The content of the course could include perceptions and practices in law making and delivery of justice during the colonial period, the implications of non-separation of judiciary from executive, the evolution of the concept of independence of judiciary, the crystallization of the role of the legal profession, the attempts at constitutional reforms during the colonial regime, the values of the Independence Movement and their reflections in legal battles, the Constitution making process vis--vis judicial process as projected in the Constituent Assembly debates etc. It could also include case studies of legislative, executive and judicial attempts in delivery of social justice (like untouchability offences, land reform, labour law, child justice, gender justice etc.).

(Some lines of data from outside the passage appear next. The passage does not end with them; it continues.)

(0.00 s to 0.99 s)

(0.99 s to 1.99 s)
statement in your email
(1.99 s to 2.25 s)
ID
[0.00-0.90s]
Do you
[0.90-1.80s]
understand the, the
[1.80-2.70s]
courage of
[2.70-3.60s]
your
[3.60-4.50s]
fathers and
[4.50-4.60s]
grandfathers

The methods of teaching the course include lecture-discussion (25 per cent), individual/group projects or syndicate studies on research and reporting through seminars (25 per cent), field visits and workshops (25 per cent) and written examination with inter-disciplinary questions on law-society relationships (25 per cent).

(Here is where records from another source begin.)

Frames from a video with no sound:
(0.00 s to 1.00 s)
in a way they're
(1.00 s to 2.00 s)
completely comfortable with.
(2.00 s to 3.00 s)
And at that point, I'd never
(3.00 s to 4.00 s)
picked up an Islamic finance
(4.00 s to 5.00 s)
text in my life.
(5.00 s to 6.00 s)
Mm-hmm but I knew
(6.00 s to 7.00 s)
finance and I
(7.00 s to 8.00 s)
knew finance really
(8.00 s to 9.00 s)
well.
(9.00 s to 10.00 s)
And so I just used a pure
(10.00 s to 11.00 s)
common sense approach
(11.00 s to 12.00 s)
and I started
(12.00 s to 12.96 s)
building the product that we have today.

The topics of case studies and projects will keep changing year after year with a mix of old and new problems/issues where legal initiatives have succeeded/failed in delivery of social justice. The thrust here is more on social development through law and the role of legal institutions/instruments in social engineering in order to appreciate the limits and limitations of the judicial process. It may also help to appreciate techniques of conflict management in society and the need for law to be responsive and pro-active in the dispute resolution process.

The process of learning here is deductive (reasoning from observed facts) rather than inductive (logical reasoning from a general law). It is experience rather than logic and black letter law. The young officer will learn the distinction between proof in law and proof in social sciences. It would enable him to understand the complexity of social reality even while facts and evidence are presented in isolated fashion in court proceedings. He would begin appreciating the impact of judicial decisions in society and the need to appreciate the reasons for disillusionment with law and legal processes.

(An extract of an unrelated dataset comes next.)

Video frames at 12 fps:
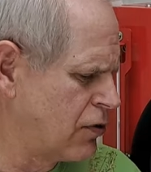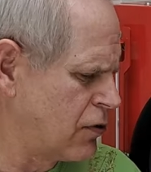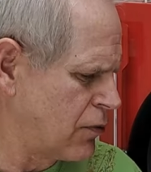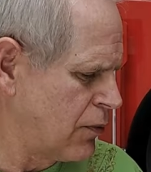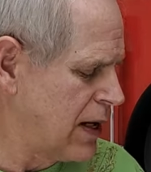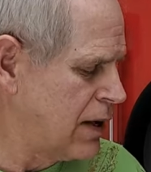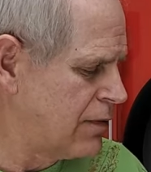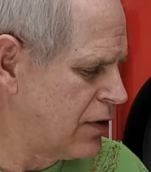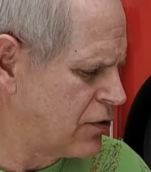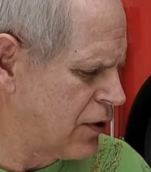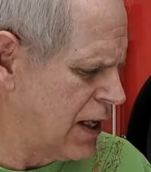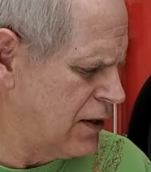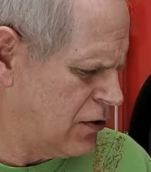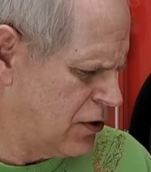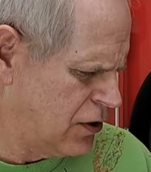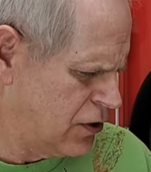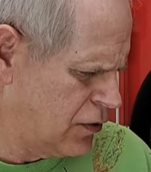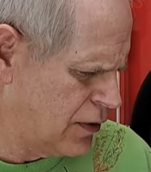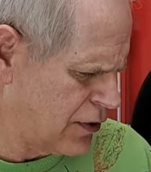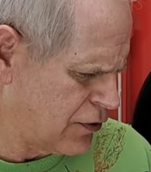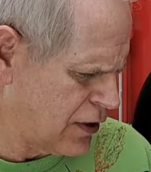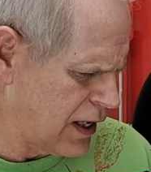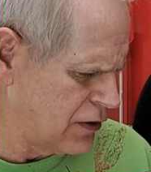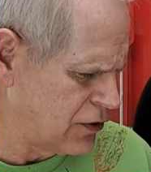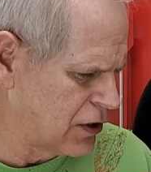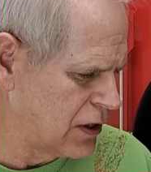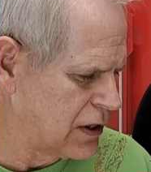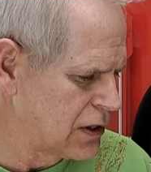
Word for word: three of the trays, two of the trays,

13.8.6(1) (b) Law, Political Economy and Development :

This is the second course in the Law, Society and Justice Unit of the judicial training curriculum. While the first course emphasised the socio-cultural dimensions of law and administration, this course would focus on the political and economic dimensions of law in society. Every subordinate judge is now increasingly called upon to administer justice around issues which pertain to economic relationships and distributive justice. With the law of contracts and torts assuming critical importance in the new economic regime, judges can potentially do a great deal to advance the cause of justice in complex market relationships. This requires understanding of the elements of political economy, the relationship between the State and the Market and the role of Human Rights in disciplining unequal and unfair deals. Given the prospects of ambiguous policies in legislation in the market regime, the trial judges may have to be creative in their choice of remedies and activist in resolution of disputes keeping the intention of legislature and needs of society in mind. This is a matter of value orientation, judicial balancing of competing interests and capacity to appreciate complex economic transactions through market practices. The young judge cannot be expected to have this perspective and analytical skill which a course like the one proposed should give him at the induction stage itself.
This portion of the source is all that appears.